[Records from a dataset]
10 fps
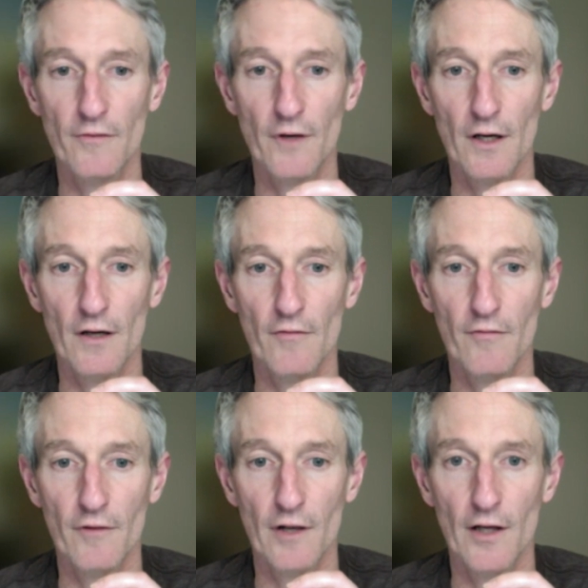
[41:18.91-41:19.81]
of
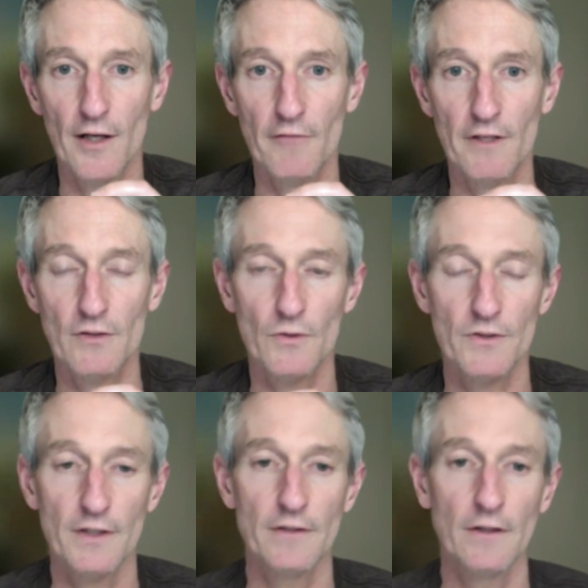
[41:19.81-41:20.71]
learning
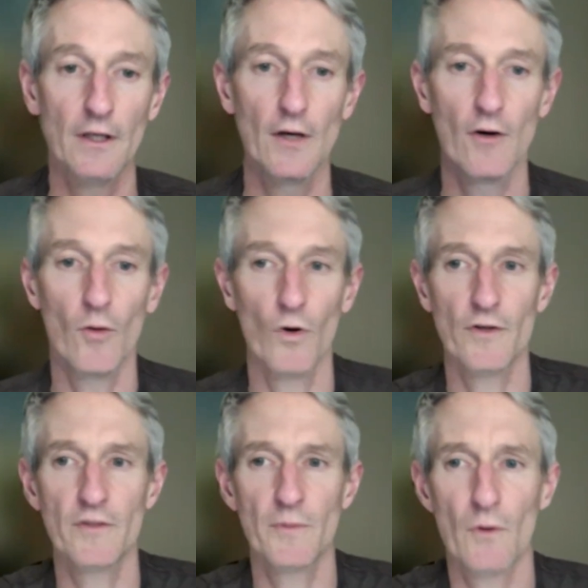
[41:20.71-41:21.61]
resources on what
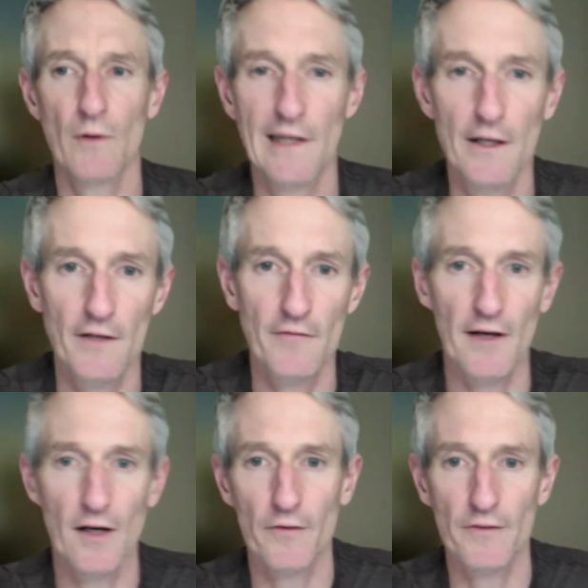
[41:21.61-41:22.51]
used to be called e-learning for health,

Task objective: Copy each line above precisely, dropping the pictures.

Response below:
10 fps
[41:18.91-41:19.81]
of
[41:19.81-41:20.71]
learning
[41:20.71-41:21.61]
resources on what
[41:21.61-41:22.51]
used to be called e-learning for health,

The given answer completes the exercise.